NEW YORK, Feb 4 (Reuters) - U.S. corporate bond spreads extended two weeks of widening on Wednesday as slow auto sales and relatively heavy supply in the junk market led Wall Street investment houses to mark risk premiums higher.


"Investors have been pretty quiet today, so it's just the Street driving spreads wider," a trader said, referring to Wall Street dealers.

Corporate issuance was light as well, as investors digested Tuesday's $2.65 billion sale from Wachovia Corp. (NYSE:WB - News)

Corporate bond spreads have been widening as investors have grown increasingly skittish about how tight spreads have become. They have also fretted over the possibility the Federal Reserve will raise rates sooner than previously reckoned.

Recent weakness in the high-yield market has weighed on investment-grade spreads. The market has faced relatively heavy supply in the last week and a half from particularly low-credit issuers, and would likely be hard hit by any rate hike.

"High-yield bonds had their first weekly total return losses since August last week, so the high-grade market is to some degree reacting to that," said Jeffrey Rosenberg, head of credit strategy research at Banc of America Securities (News - Websites) .

Against this backdrop of spread widening, reports from auto makers on Tuesday that car sales were relatively slow did not help spreads, traders said.

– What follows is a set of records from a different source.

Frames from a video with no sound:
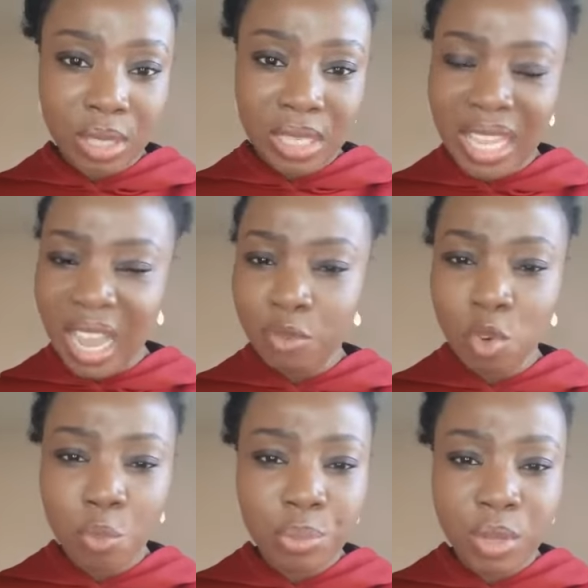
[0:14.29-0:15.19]
they have
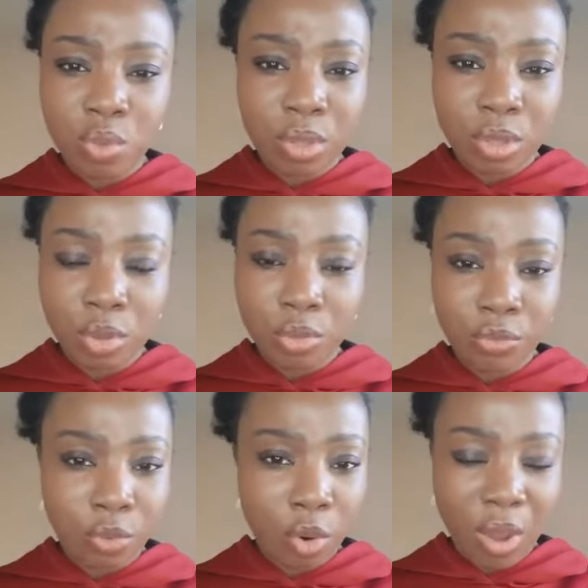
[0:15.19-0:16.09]
not been with you
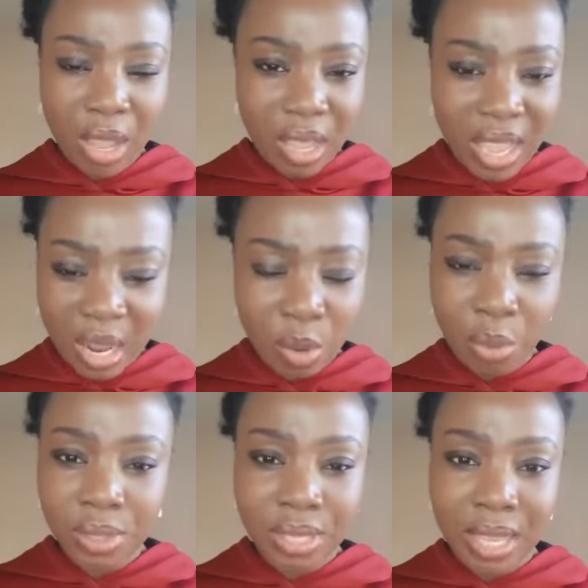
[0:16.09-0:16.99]
for a
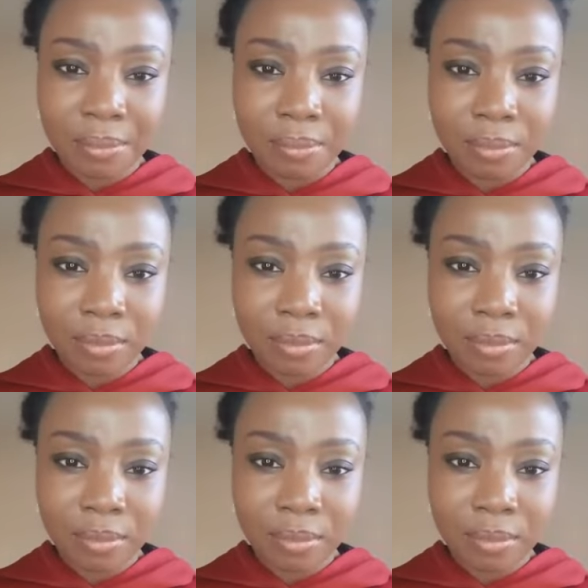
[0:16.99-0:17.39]
long time,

Cold weather kept consumers away from dealerships in many parts of the country. Industry sales fell 0.7 percent to 1.13 million cars and trucks in January, for an annual rate of 16.1 million vehicles, unchanged from January last year.

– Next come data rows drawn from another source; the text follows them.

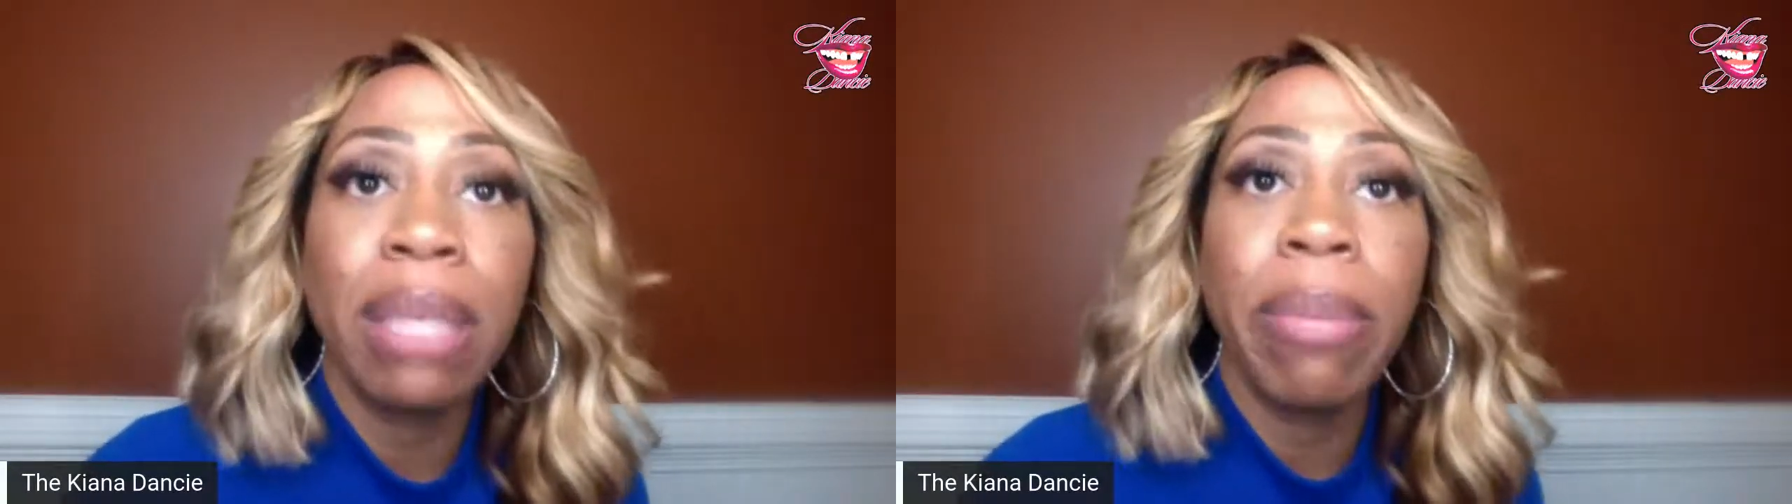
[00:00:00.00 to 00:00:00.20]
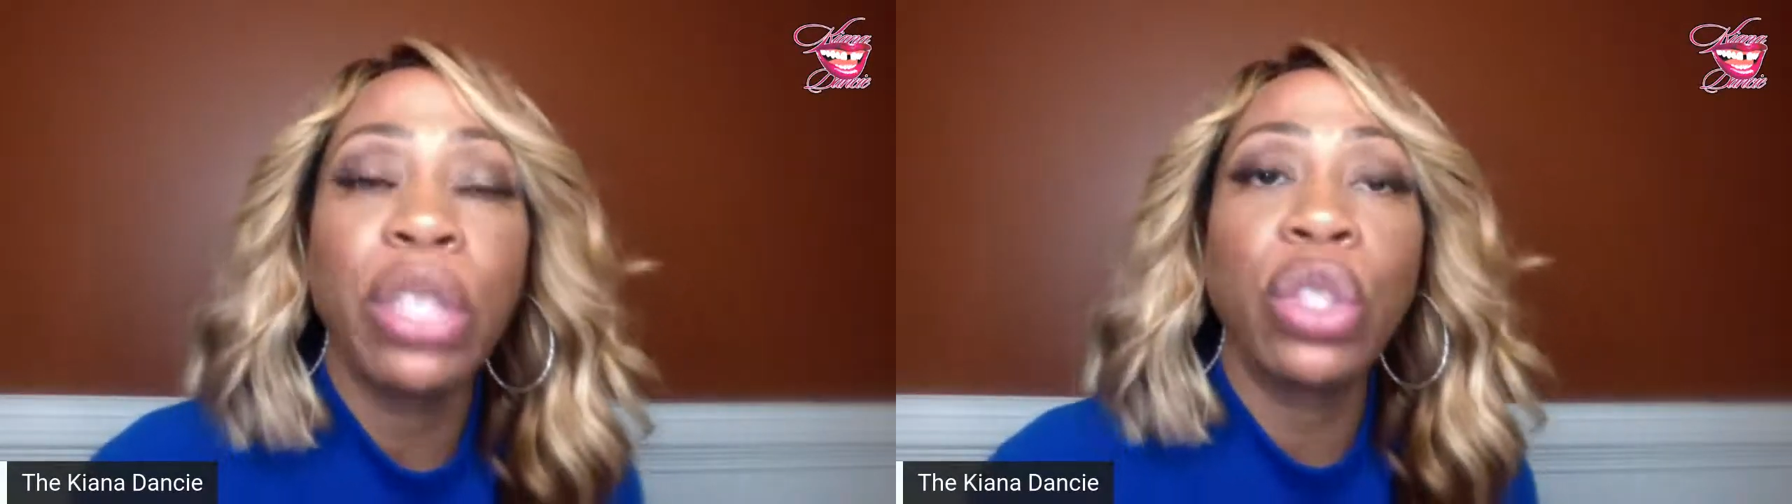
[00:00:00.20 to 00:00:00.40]

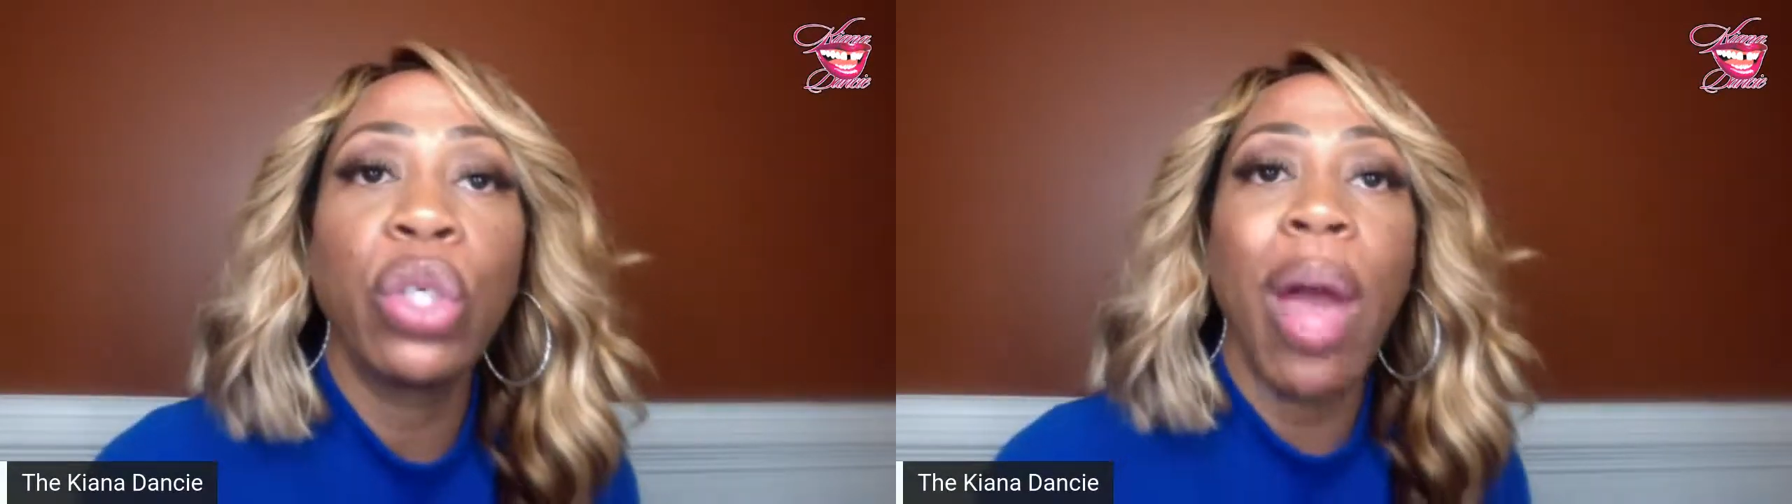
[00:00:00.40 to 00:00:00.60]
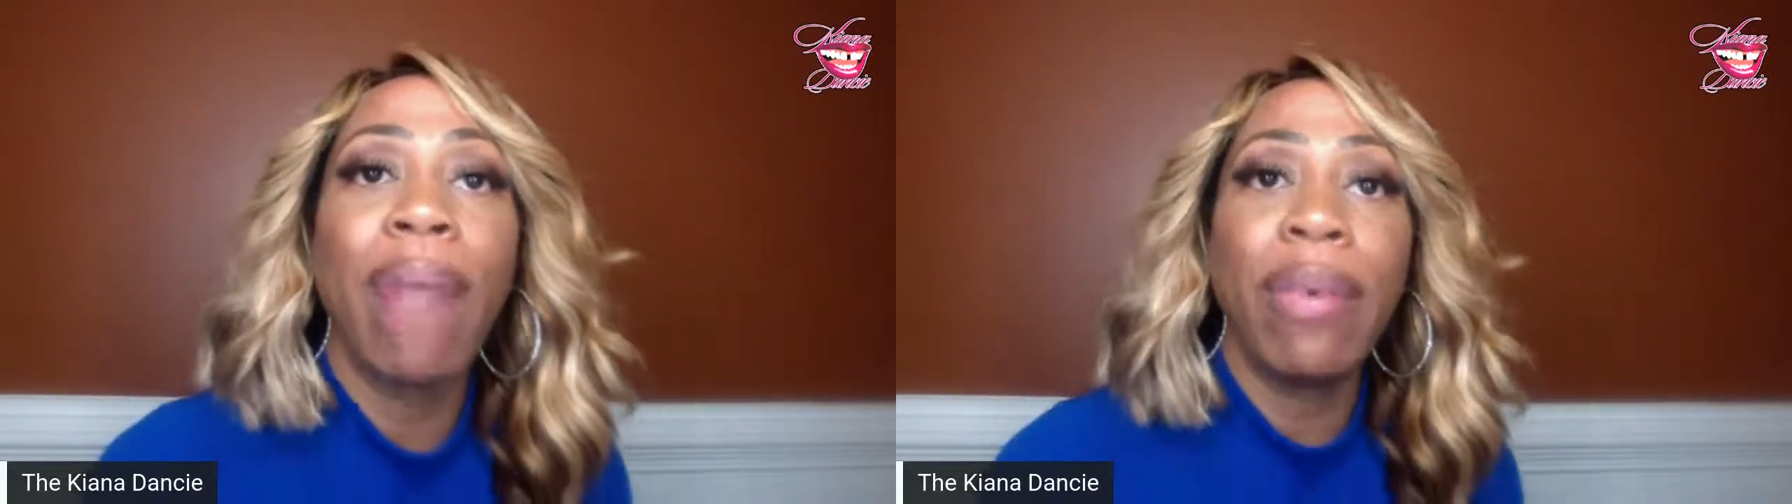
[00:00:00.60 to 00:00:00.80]
make sure you
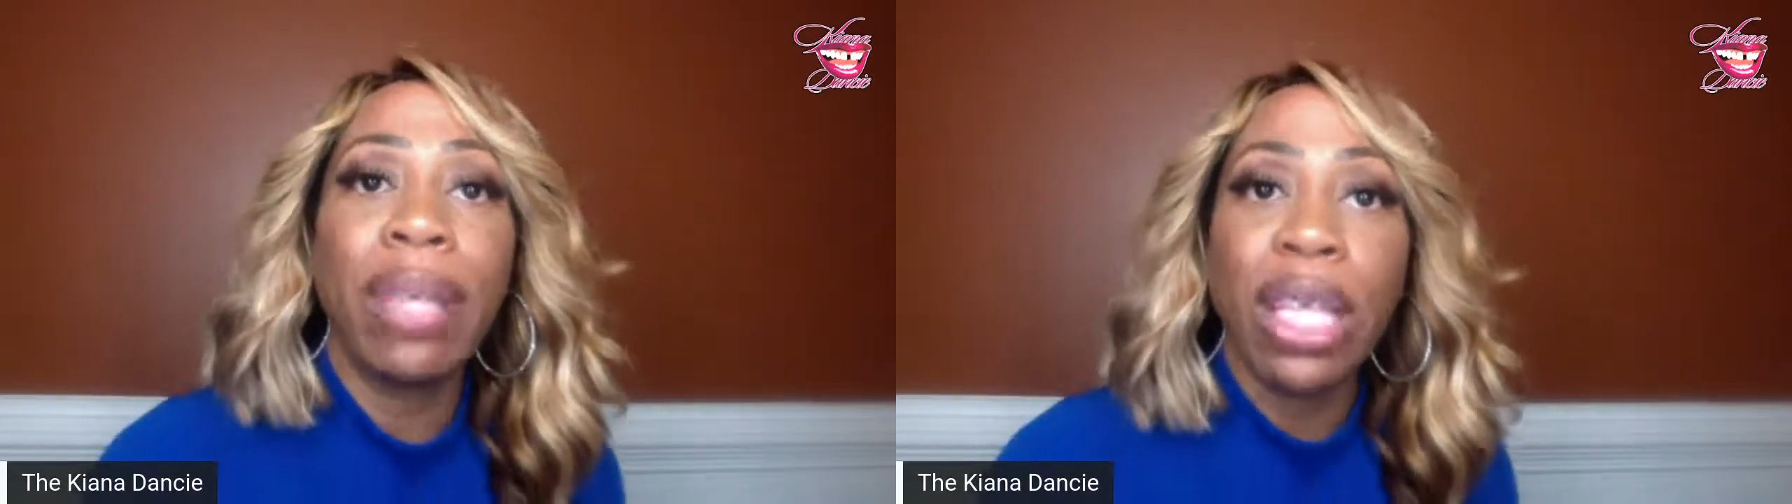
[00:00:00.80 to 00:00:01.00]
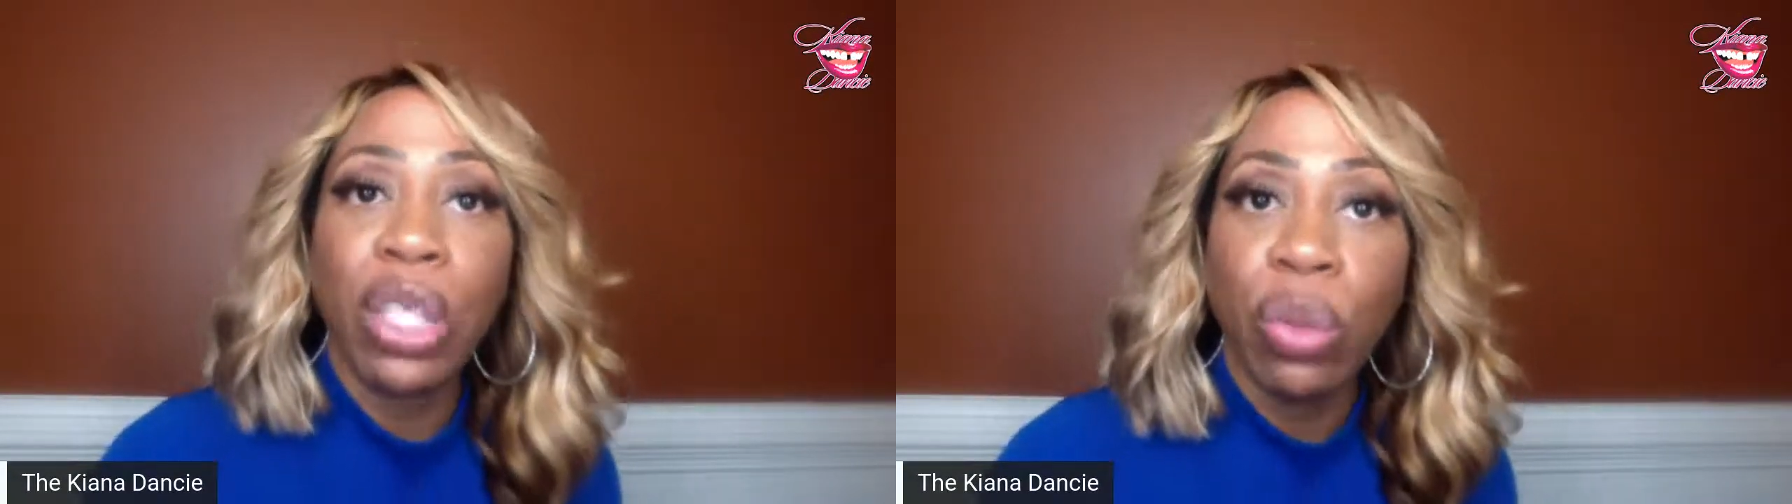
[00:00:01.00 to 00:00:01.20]
have
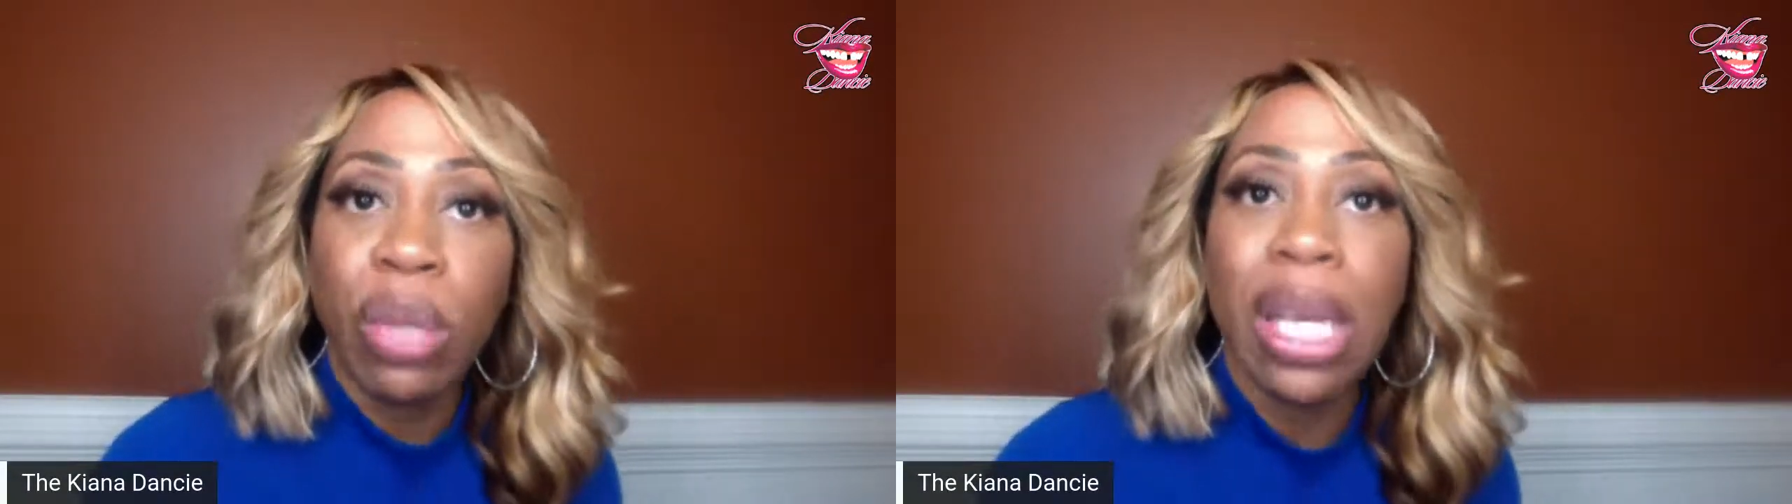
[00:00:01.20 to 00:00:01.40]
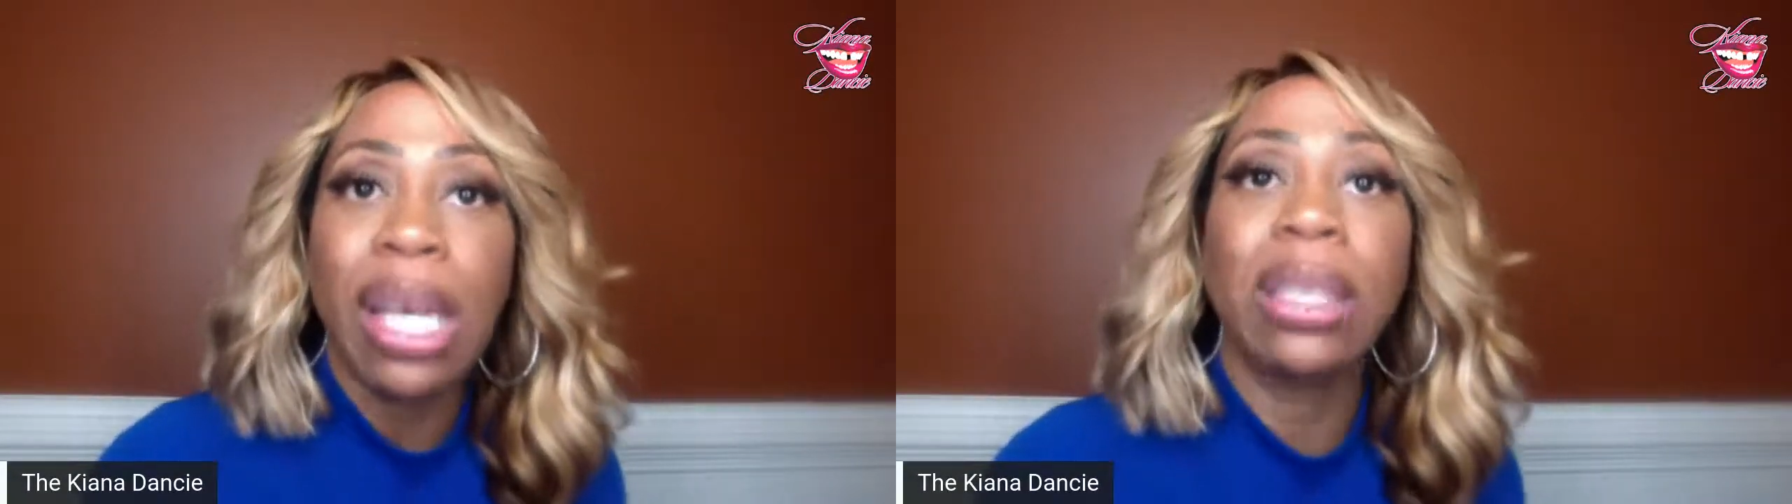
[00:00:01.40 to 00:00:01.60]
everything that you need.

Spreads on Ford Motor Co.'s (NYSE:F - News) 7 percent notes of 2013 widened 8 basis points, or 0.08 percentage point, to 228 basis points, according to MarketAxess.

Bond prices broadly fell on Wednesday as economic reports came in better than expected.

The Institute for Supply Management's business activity index for the giant services sector jumped to a record high of 65.7 in January from 58.0 in December, well above forecasts of 60.0. New orders also leaped, suggesting further strength ahead.